Possible Additional Topics

  • Formulae

  • S3 class system

  • Writing Packages

  • NAMESPACE files

  • S4 class system

  • Character Encoding

Introduction

This version of this workshops is the first since we suspended the last in-person early March 2020. I know how hard this last 2 years have been for all of us. Let us truly appreciate how hard this has been and continues to be.

I am the Associate Dean for Graduate Programs, and with my marvelous colleage Ellen Hartigan-O'Connor who is the Associate Dean for Graduate Students and Postdoctoral Scholars, we truly care about you, your well-being, your success and careers. We are always here to address any of your concerns. And we know only too well how many concerns you have in this situation. Reach out to us with general suggestions and personal issues. (And if you are an undergraduate, email me also and I will try to address your concern.)

I had such a difficult time this last month making peace that this would be remote as I love the live/in-person interaction

  • getting when people understand an idea,
  • reacting when most in the room is "WHAT!" So please help us recreate that with the same expressions. I beg you!

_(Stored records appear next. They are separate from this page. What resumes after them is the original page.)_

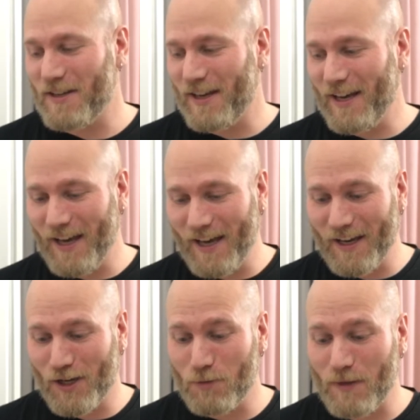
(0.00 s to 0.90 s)

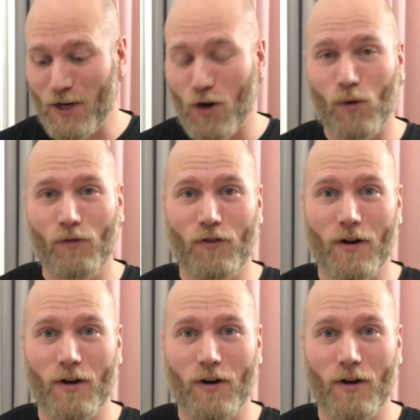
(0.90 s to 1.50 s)
It could be cold for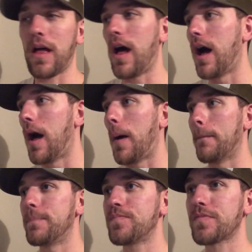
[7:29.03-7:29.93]

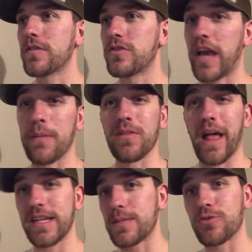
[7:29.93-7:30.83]
So yeah,
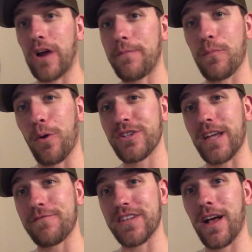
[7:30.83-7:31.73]
like, subscribe for more
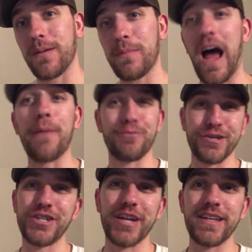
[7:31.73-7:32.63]
stuff to come. I
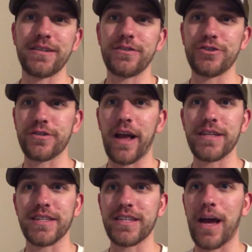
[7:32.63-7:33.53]
appreciate your
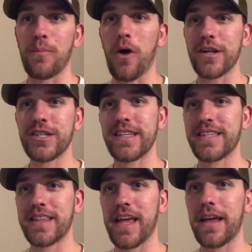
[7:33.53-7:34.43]
guys' time watching
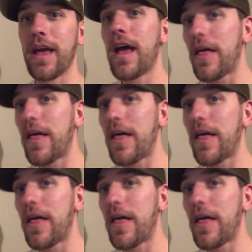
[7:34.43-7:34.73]
this thing.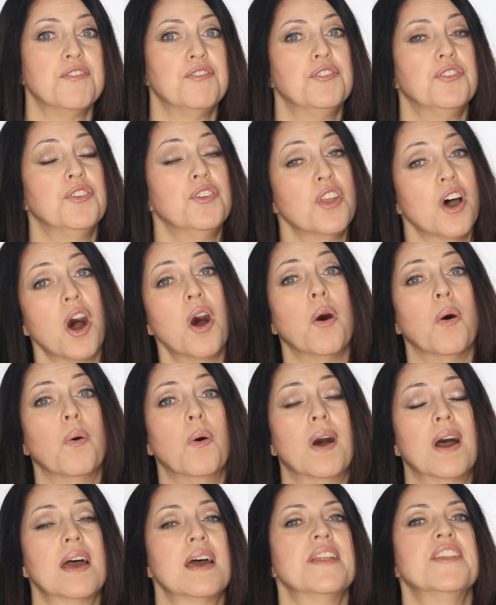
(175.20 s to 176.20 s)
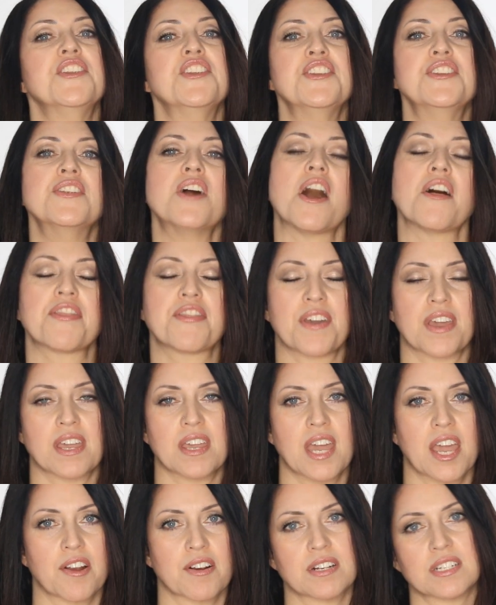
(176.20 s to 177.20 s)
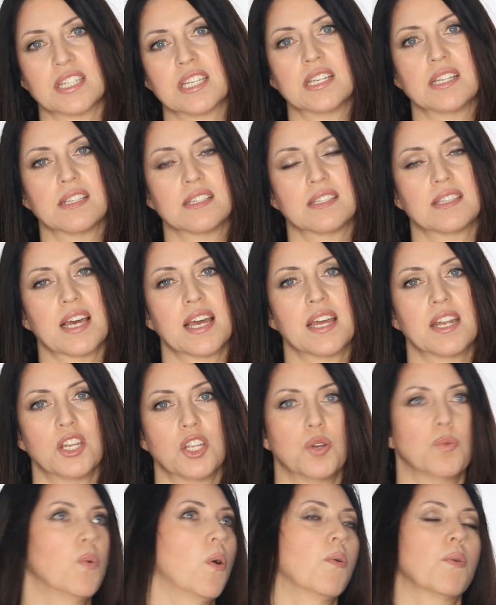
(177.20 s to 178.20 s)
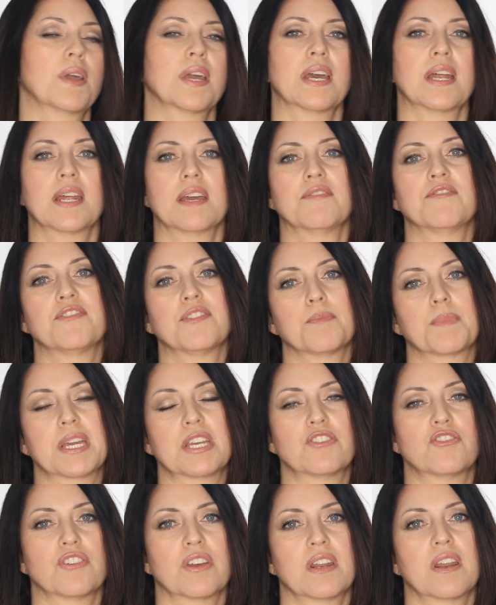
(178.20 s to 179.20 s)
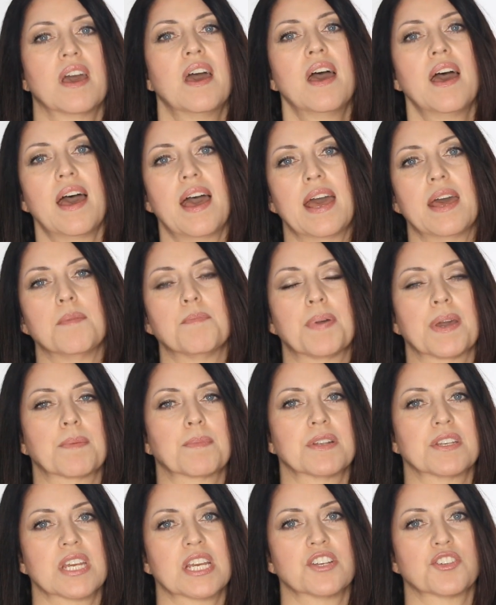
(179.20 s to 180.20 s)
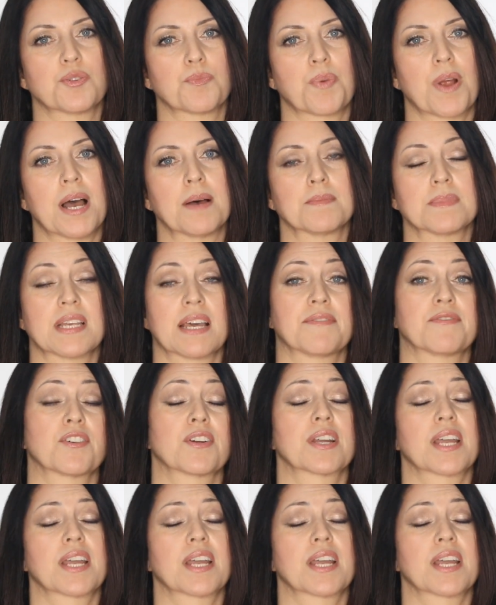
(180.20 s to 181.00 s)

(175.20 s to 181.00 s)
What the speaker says: No, nothing guarantees that you won't get inflammation and pigmentation problems after a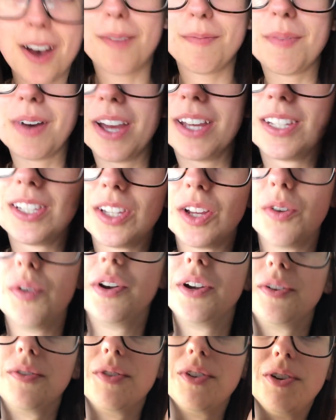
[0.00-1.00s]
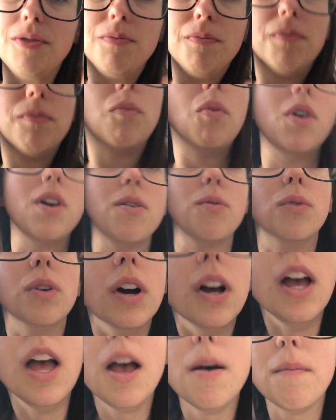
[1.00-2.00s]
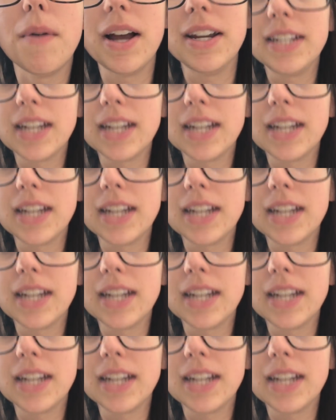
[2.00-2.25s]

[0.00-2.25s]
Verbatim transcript: up my sewing room, well, my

On the incentivzing side, we instructors do better when we have active parcipation. I know it is so much easier to not have your camera on. On one group call recently, the host turned my camera off as I was walking around the room clearly doing other things (My Bad!!). But if you are looking at the screen/camera, it is so helpful for us to see your face. So we ask that you actively participate. We understand when you can't and no guilt involved.